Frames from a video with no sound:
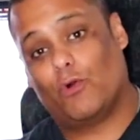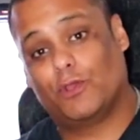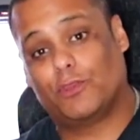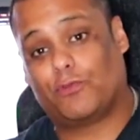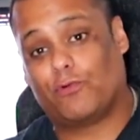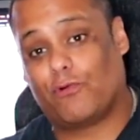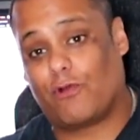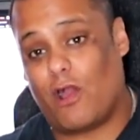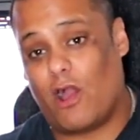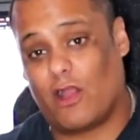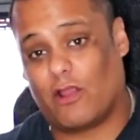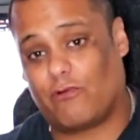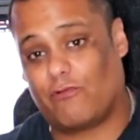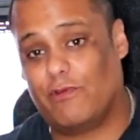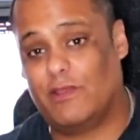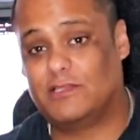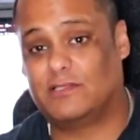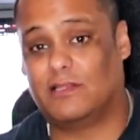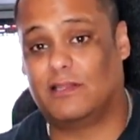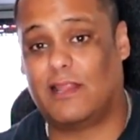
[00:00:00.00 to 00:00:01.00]
going through
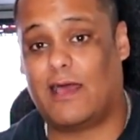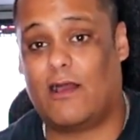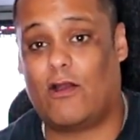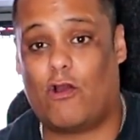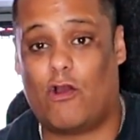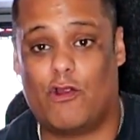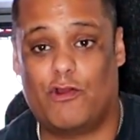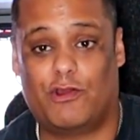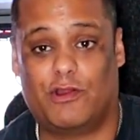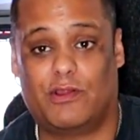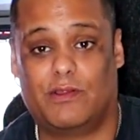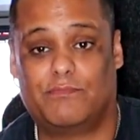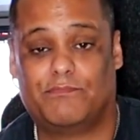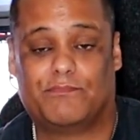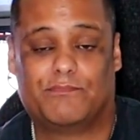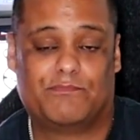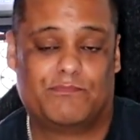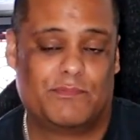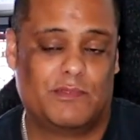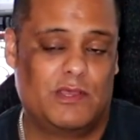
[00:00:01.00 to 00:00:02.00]
concrete is a lot harder.
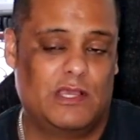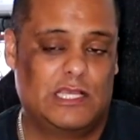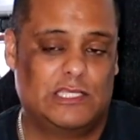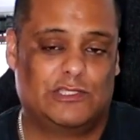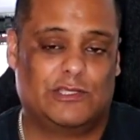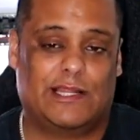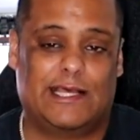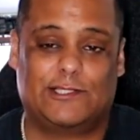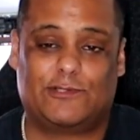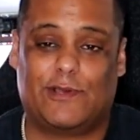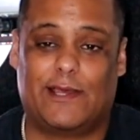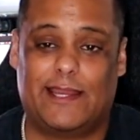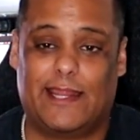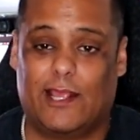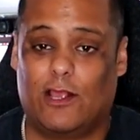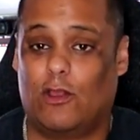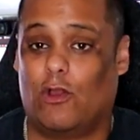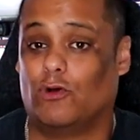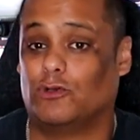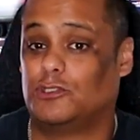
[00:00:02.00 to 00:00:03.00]
So that's why I
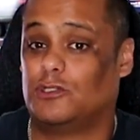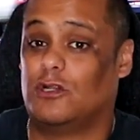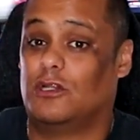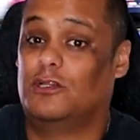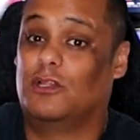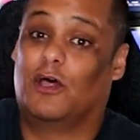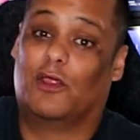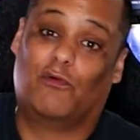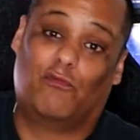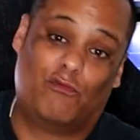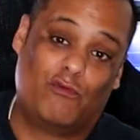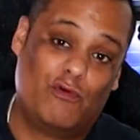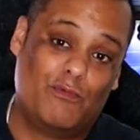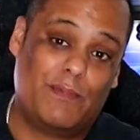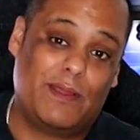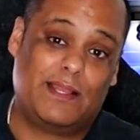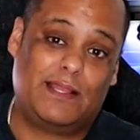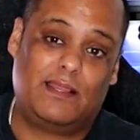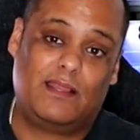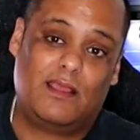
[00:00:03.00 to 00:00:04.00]
didn't go to another
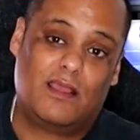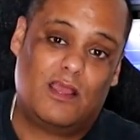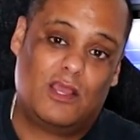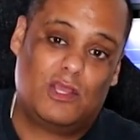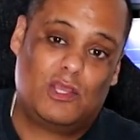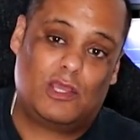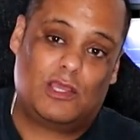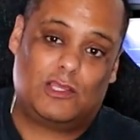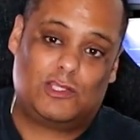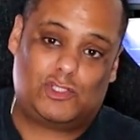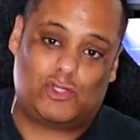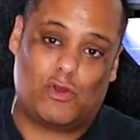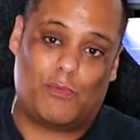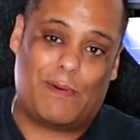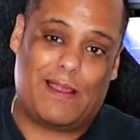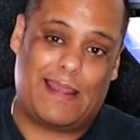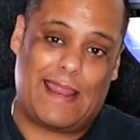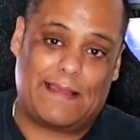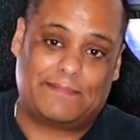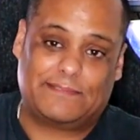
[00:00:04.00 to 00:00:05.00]
room and show
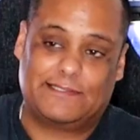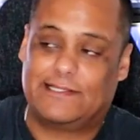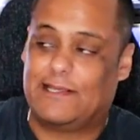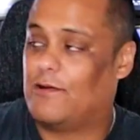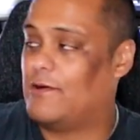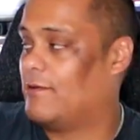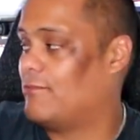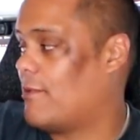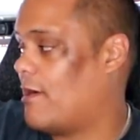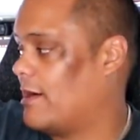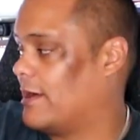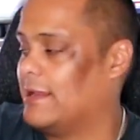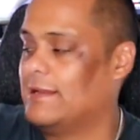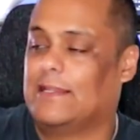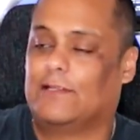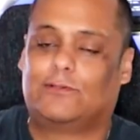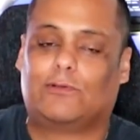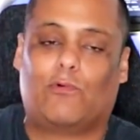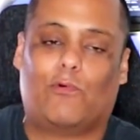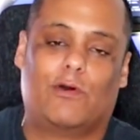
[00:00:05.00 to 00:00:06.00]
my laptop there and why I
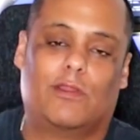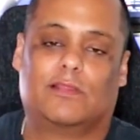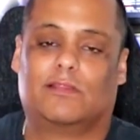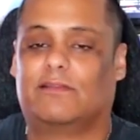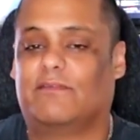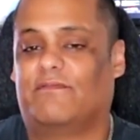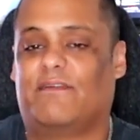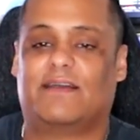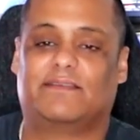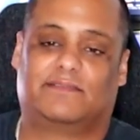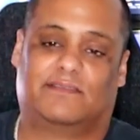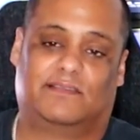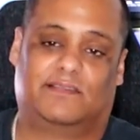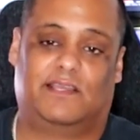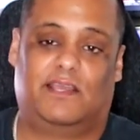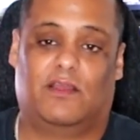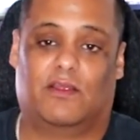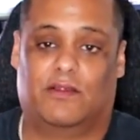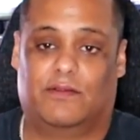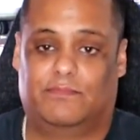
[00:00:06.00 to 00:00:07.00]
connect to one of the devices
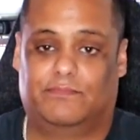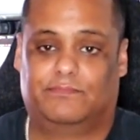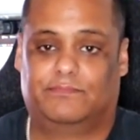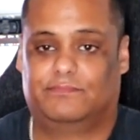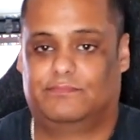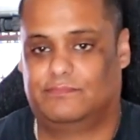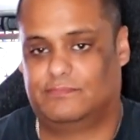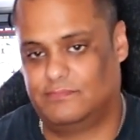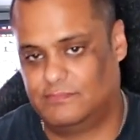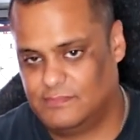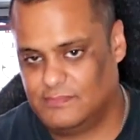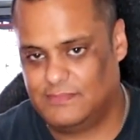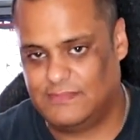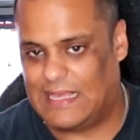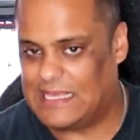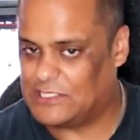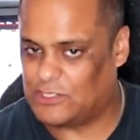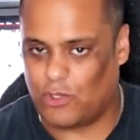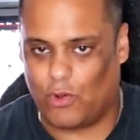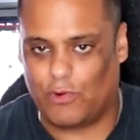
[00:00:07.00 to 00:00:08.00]
here.
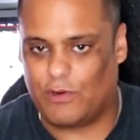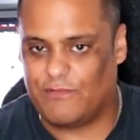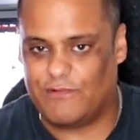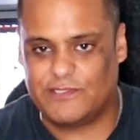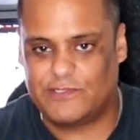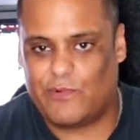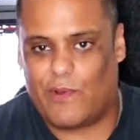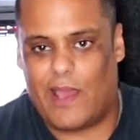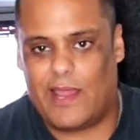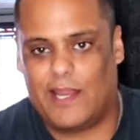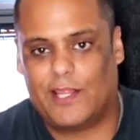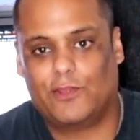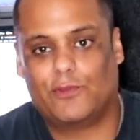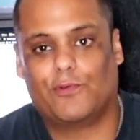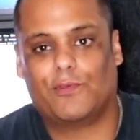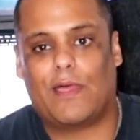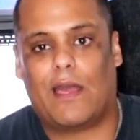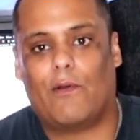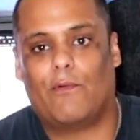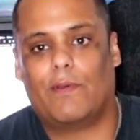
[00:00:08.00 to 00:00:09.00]
That's the only reason why I didn't
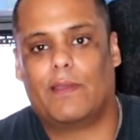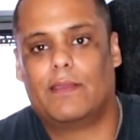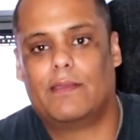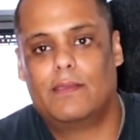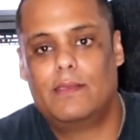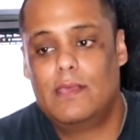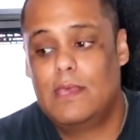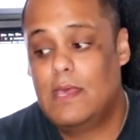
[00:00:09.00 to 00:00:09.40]
do it that way.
# # # # # # #
-- YOUR INSTRUCTIONS --
Please output the records exactly, leaving the pictures out.

-- ANSWER SECTION --
Frames from a video with no sound:
[00:00:00.00 to 00:00:01.00]
going through
[00:00:01.00 to 00:00:02.00]
concrete is a lot harder.
[00:00:02.00 to 00:00:03.00]
So that's why I
[00:00:03.00 to 00:00:04.00]
didn't go to another
[00:00:04.00 to 00:00:05.00]
room and show
[00:00:05.00 to 00:00:06.00]
my laptop there and why I
[00:00:06.00 to 00:00:07.00]
connect to one of the devices
[00:00:07.00 to 00:00:08.00]
here.
[00:00:08.00 to 00:00:09.00]
That's the only reason why I didn't
[00:00:09.00 to 00:00:09.40]
do it that way.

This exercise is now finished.